I am curious to hear about different approaches for identifying key price levels in the markets that you trade.
I identify them by price action generally. More specifically, I look for long price action entries in uptrends and short ones in downtrends, choosing my entry right after small retracements in bigger trends. (That's only
one way of doing it, naturally, and not the
only way, but it's a pretty reliable one.)
What are other methods and tools that you use to determine key levels?
I don't really use "tools" other than in the sense that all charting is a kind of "tool" by definition.
How do you determine which ones are significant and which ones are not?
By backtesting and then forward testing the very few methods that convincingly pass the backtest without significant drawdowns along the way.
In other words, "objectively".
Even though both backtesting and forward testing are less than 100% reliable.
One does one's best to approximate "reliability" and "robustness".
The methods that appear to have a sound underlying basis (e.g. of the kind described above) and that show profits without serious drawdowns, first on backtests and then subsequently on forward tests, are the ones that
almost certainly have a genuine edge.
Nothing else is likely to have a genuine edge at all.

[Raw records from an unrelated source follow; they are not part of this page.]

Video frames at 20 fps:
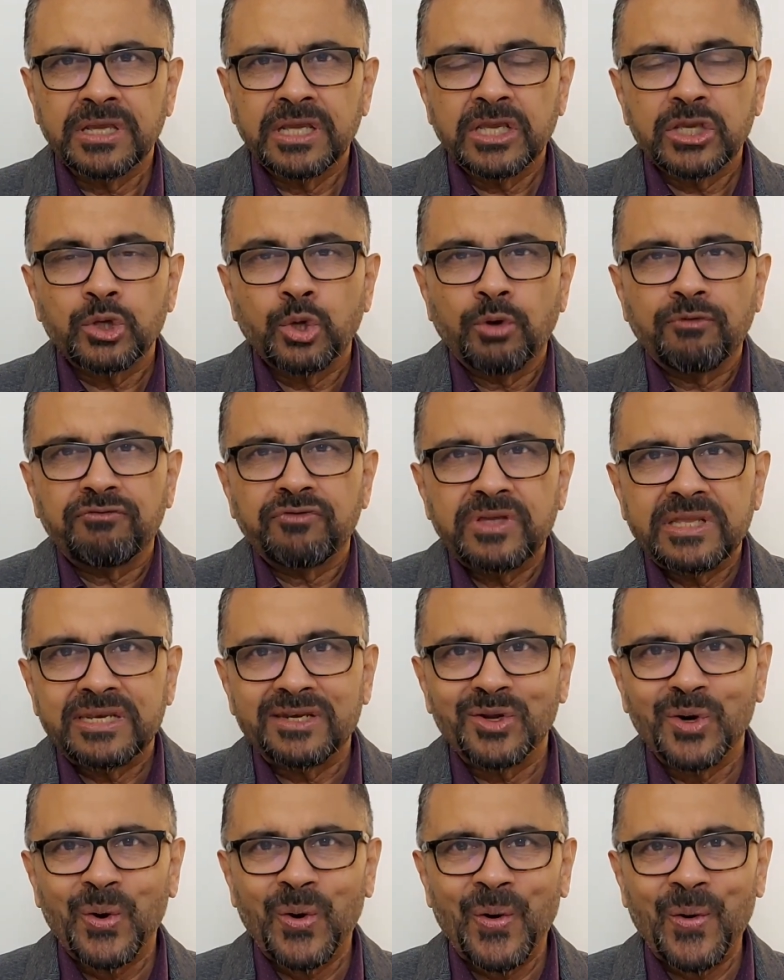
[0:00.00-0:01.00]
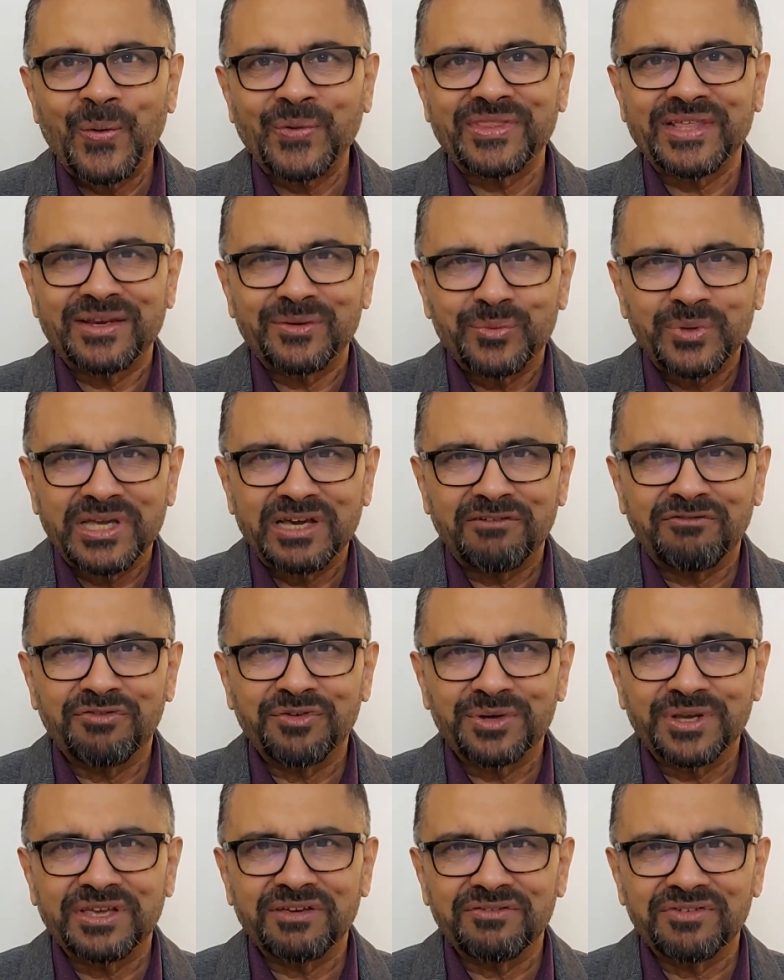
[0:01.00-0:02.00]
You know, if we know that we are
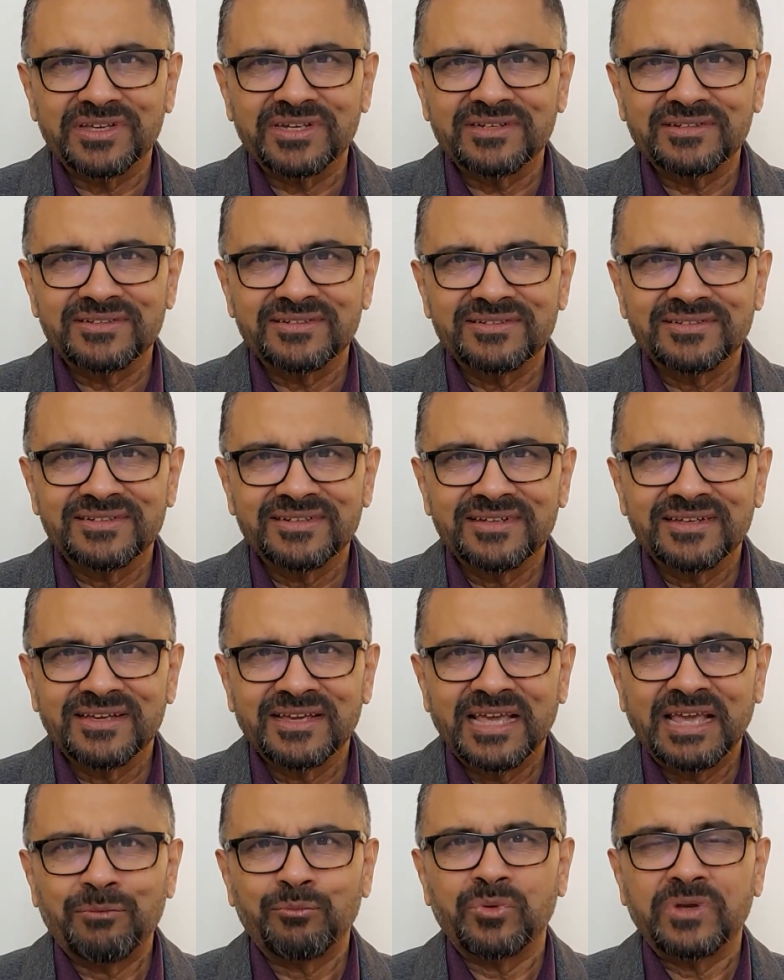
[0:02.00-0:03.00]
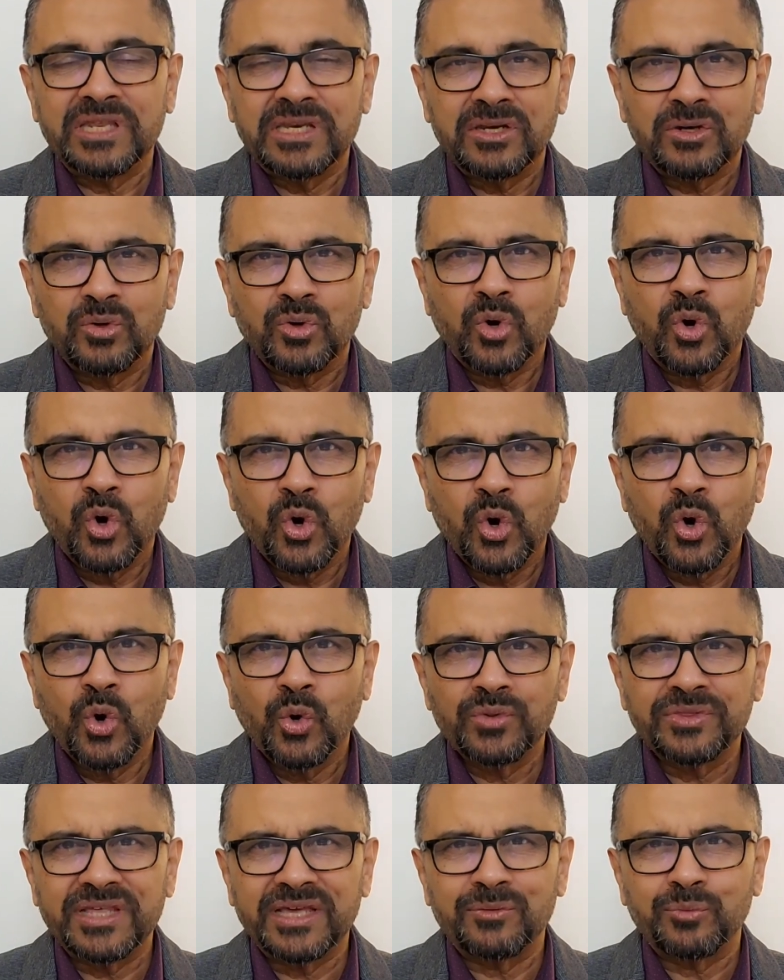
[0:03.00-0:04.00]
forgiven, we
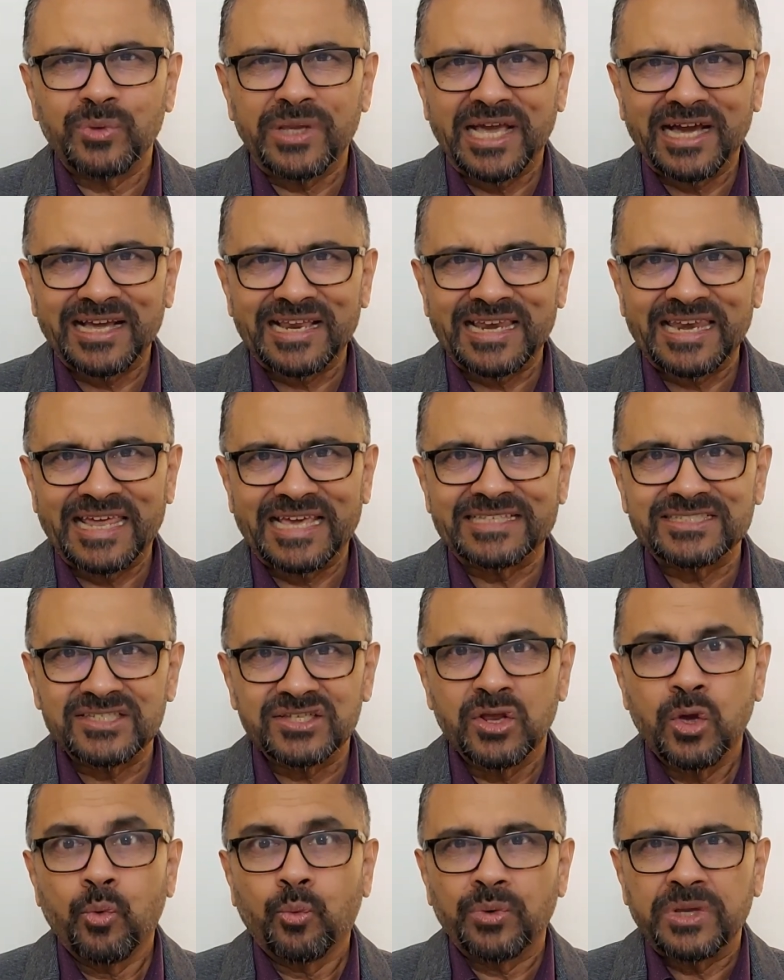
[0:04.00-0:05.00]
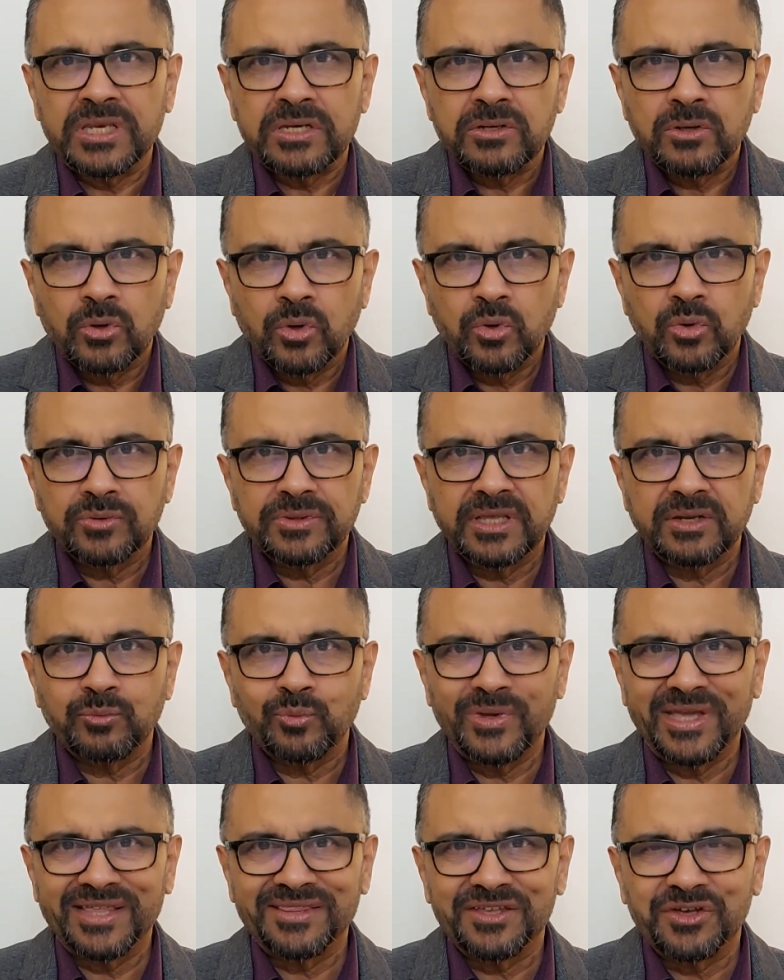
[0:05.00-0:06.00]
know that we are cleansed, we know that
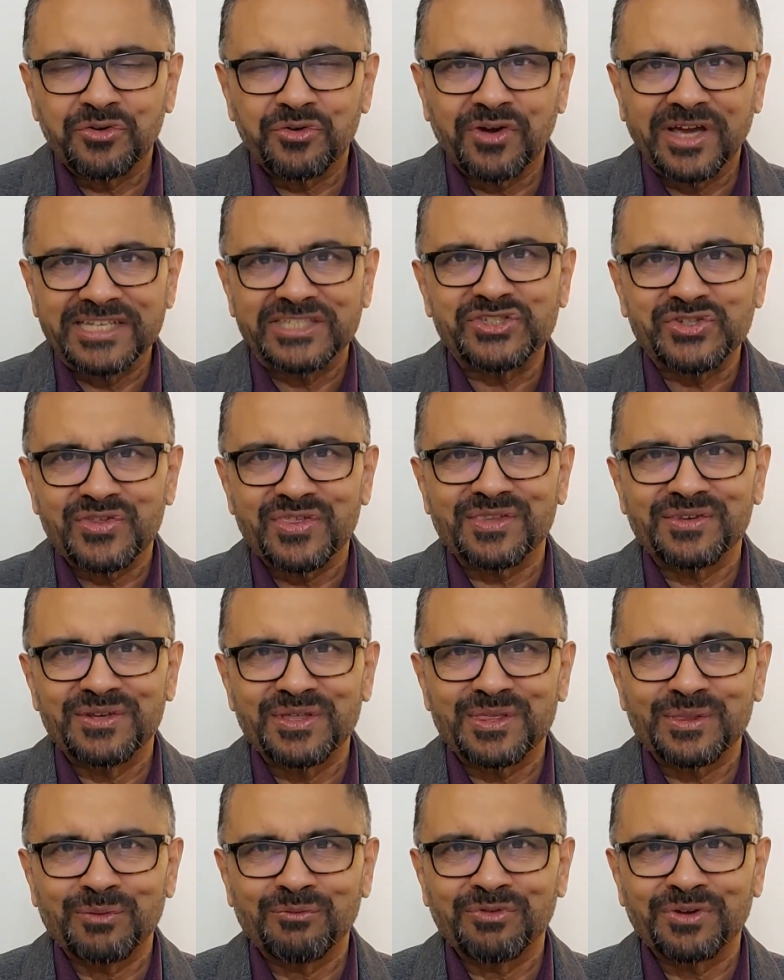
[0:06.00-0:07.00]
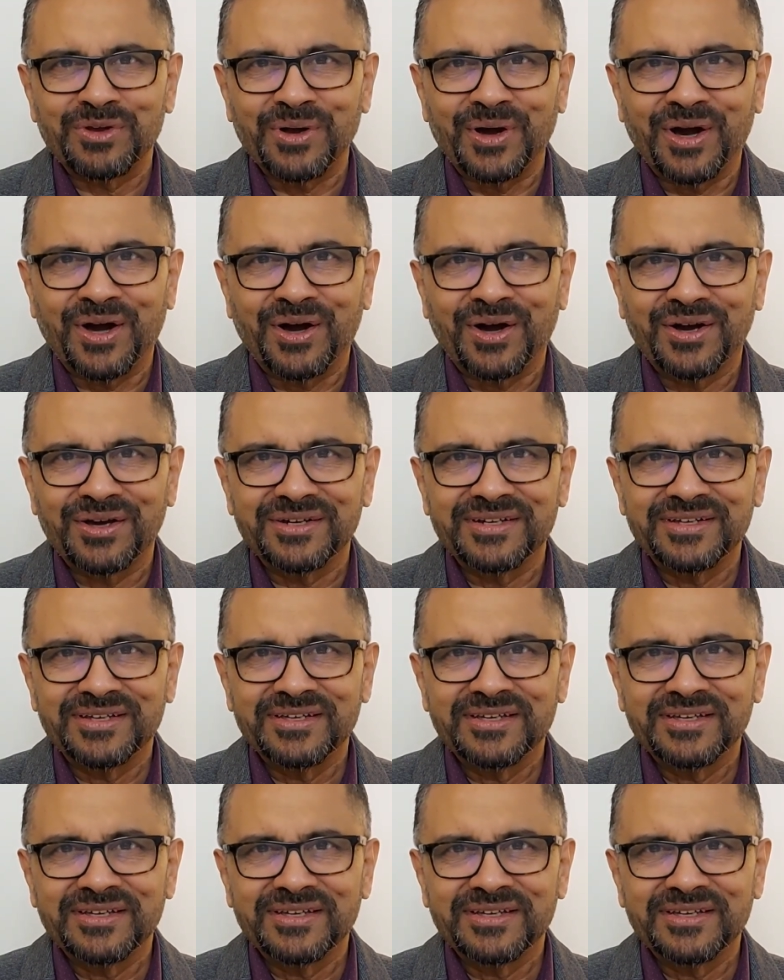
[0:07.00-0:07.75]
we are the righteousness of God,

Personally I don't let it get any more complicated than that, and I look for near-certainty rather than for certainty.
Once you've got as close as you realistically can to proving that it has an edge,
and working out appropriate risk-management and trade management parameters for it (this requires some mathematical/statistical understanding which needs to be learned first), then "doing it" is trivially easy and even boring. It's "
learning how to do it" that's difficult, time-consuming and demanding of acquired skills that none of us was born with.
The mistake many people make, in my opinion, is starting to trade whatever-it-is
without doing all those other things first, just on "hope" or - even worse - on "ill-informed belief" (and often without
really having learned the skills to do them). And the realities of the market predicate that that's never going to work well in the long run, even if one gets lucky briefly.